[Date Prev][Date Next][Thread Prev][Thread Next][Date Index][Thread Index]

Problems and questions about CASL concrete syntax




Together with the submitted note T-7, I rediscovered the following
problems and questions about the CASL concrete and abstract grammars. 

> From: Axel Schairer <schairer@dfki.de>
> Date: Wed, 28 Apr 1999 20:40:25 +0200 (MEST)
> ...
> Another thing I have promised to send you is a list of things that
> struck me when I implemented the INKA frontend.  This list in plain
> ASCII is also included below.  However, these comments are not worked
> out really.
> 
> I hope the information is interesting and of use.

Dear Axel,

Thanks for your message, and sorry for the things that have been
unclear - as well as for not addressing your questions until now...

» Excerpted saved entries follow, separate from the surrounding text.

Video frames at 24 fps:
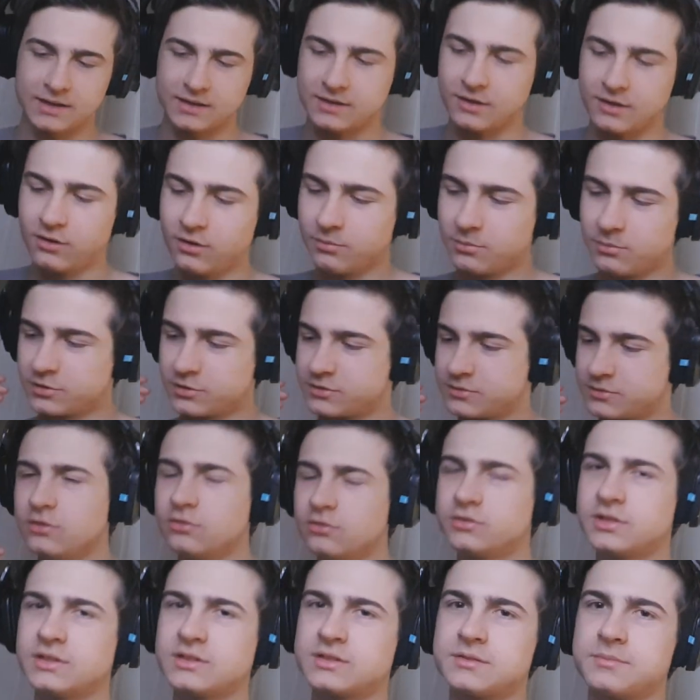like almost
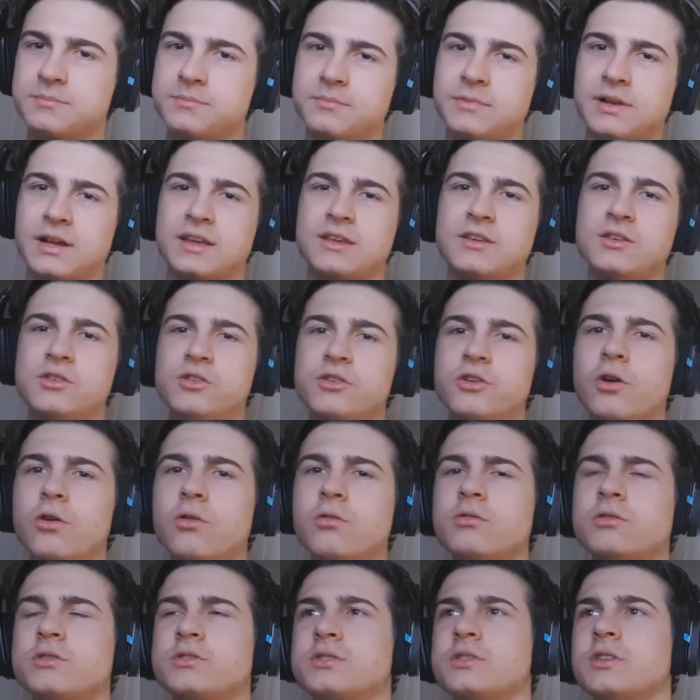uses like
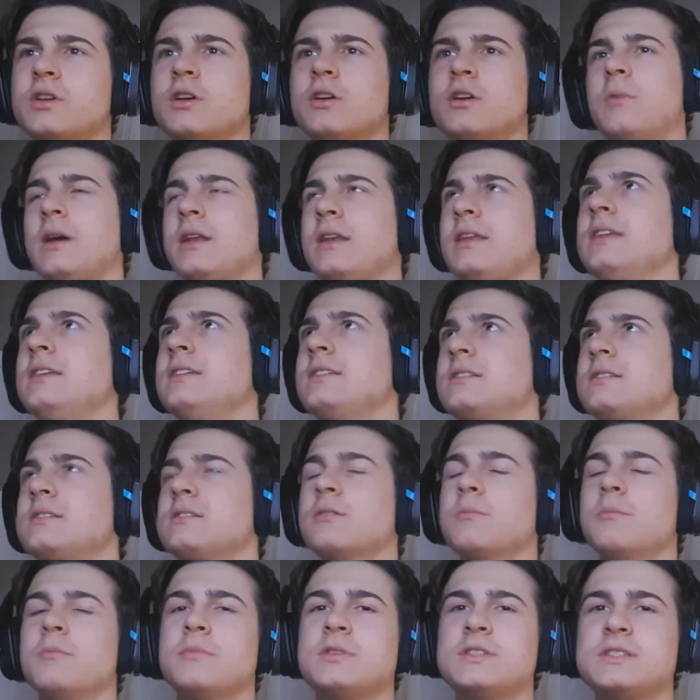jokes when he
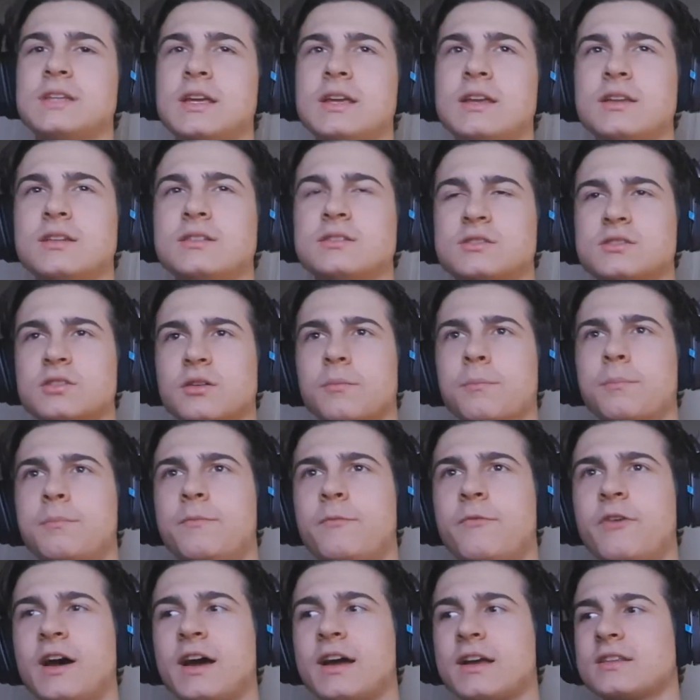stated some
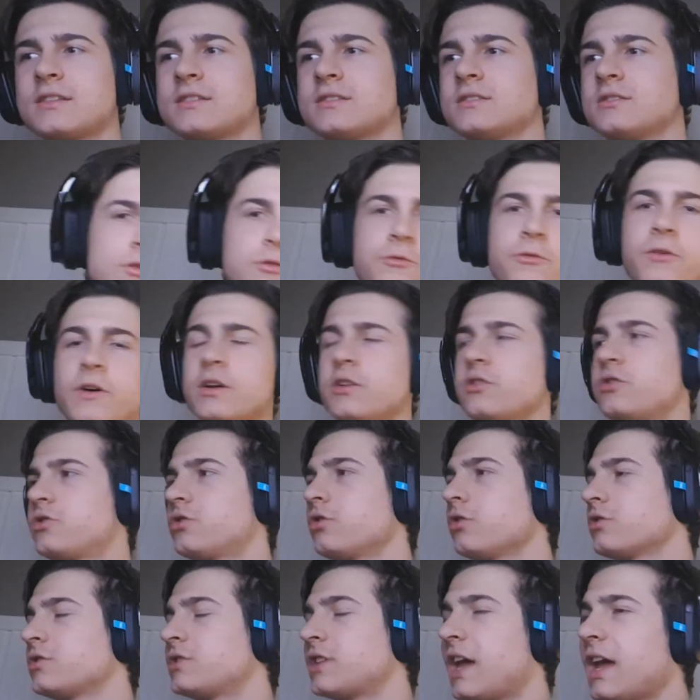facts to fire
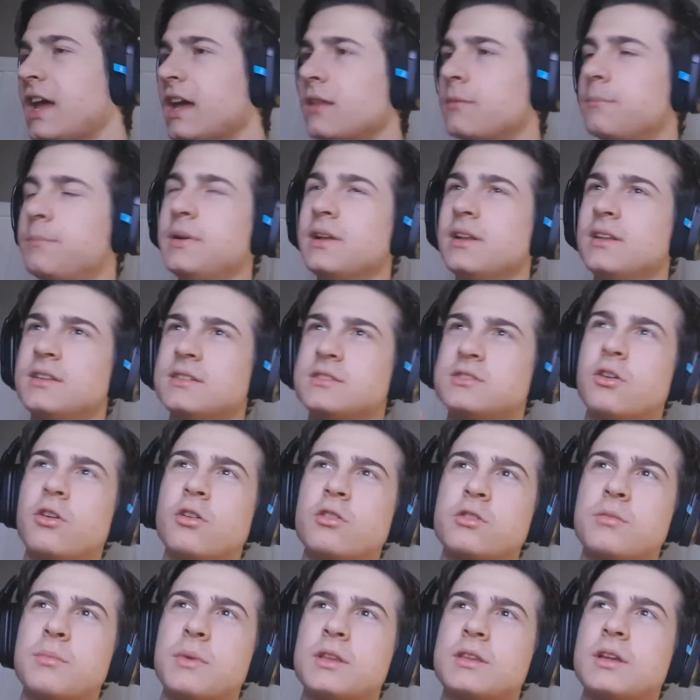shots and build his
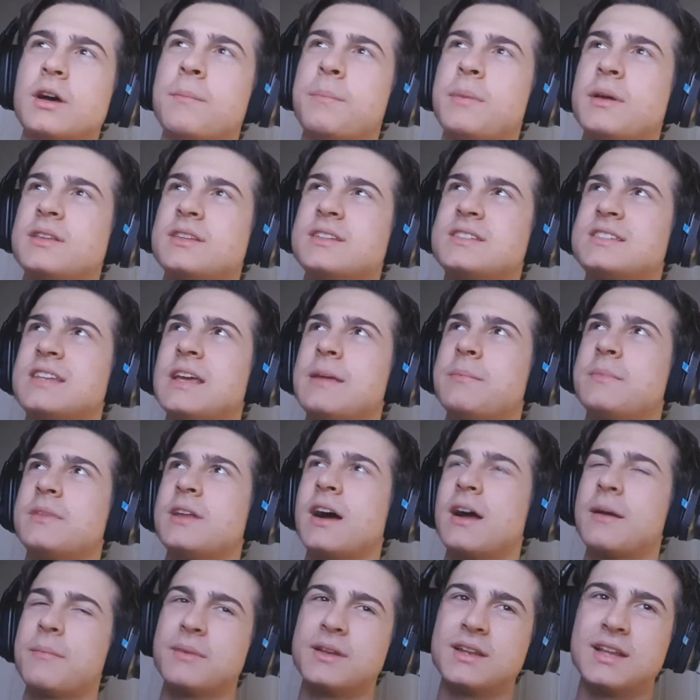argument up at the same
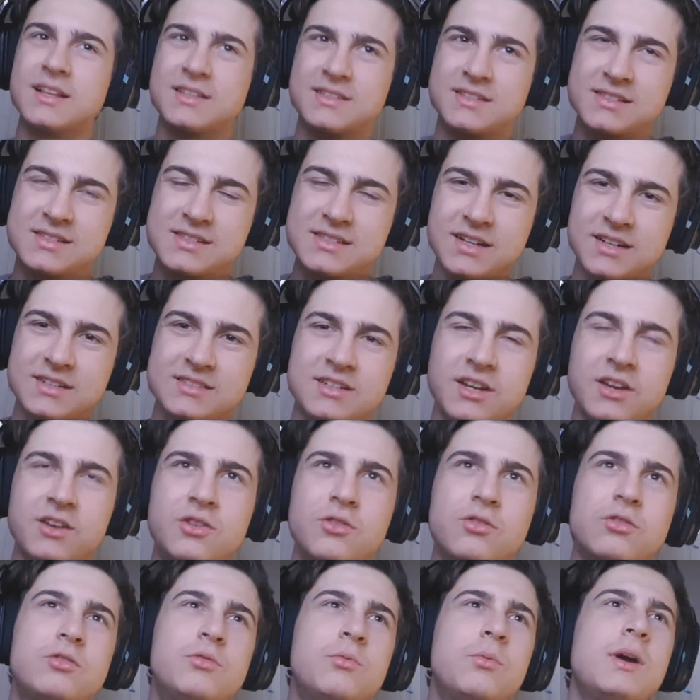time, and that's such a
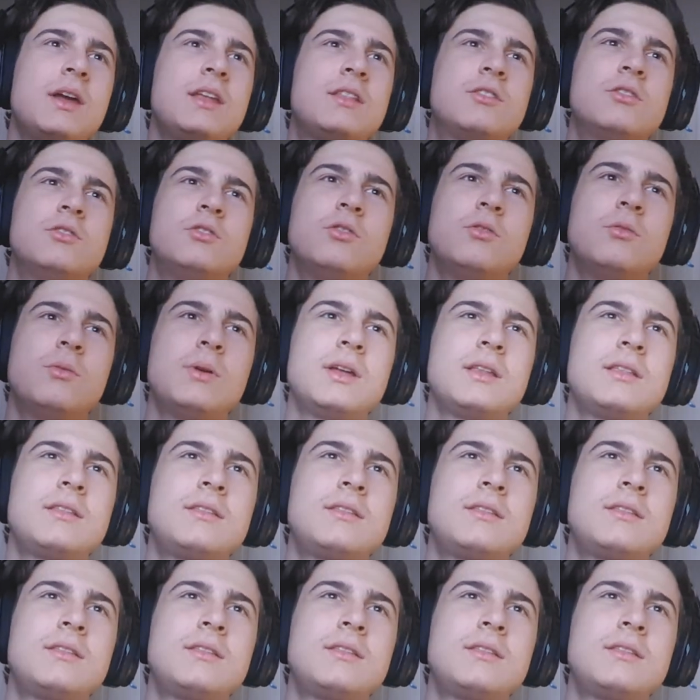good way to do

> ======================================================================
> Problems I encountered which I think are not caused by the tools I
> use.
> 
> - There seems to me to be a problem with the definition of symbol
> items: Should
> 
> 	{ ... } hide zero: nat
> 
> hide the unary predicate zero on naturals or the nullary function
> (constant) zero of sort nat?  I think the concrete grammar allows
> both.  (At least I got a conflict in my parse tables that I think I
> tracked down to this phenomenon.)

The ambiguity here is supposed to be resolved by a later phase.
Unfortunately that may involve transforming an OP-TYPE into a
PRED-TYPE, but this is not the only situation where a transformation
is required (e.g., MIXFIX to TERM).

Could you persuade bison to prefer one parse to the other?  If not, we
may have to reconsider a previously-rejected proposal to use the same
syntax for qualified symbols in such lists of symbols as in terms,
i.e., allow all of:

  { ... } hide zero
  { ... } hide (op zero: nat)
  { ... } hide (pred zero: nat)

possibly allowing also: 

  { ... } hide (sort zero)

(It is unlikely that there will be much use of qualified symbols in
practical examples of specifications, but of course parsers have to
deal with the complete language!)

> - SYMB-ITEMS are used in a comma-separated list in RESTRICTION.
> SYMB-ITEMS internally can contain a list of comma-separated SYMBs at
> the end as well.  So basically the grammar allows
> 
> 	hide x, op y, z
> 
> to be grouped as in (curly braces are meta-symbols)
> 
> 	hide x, {op y}, z    or    hide x, {op y, z}
> 
> Obviously, the second is the intended grouping, but the grammar does
> not reflect this.  (This can be handled by forcing the context free
> parser to use the first grouping consistently and then massaging the
> AST later to get the second grouping.  I haven't found a way yet to
> force the second straight away with my tools.)

The intention here was that all groupings should be semantically
equivalent, so the parser is free to choose any of them.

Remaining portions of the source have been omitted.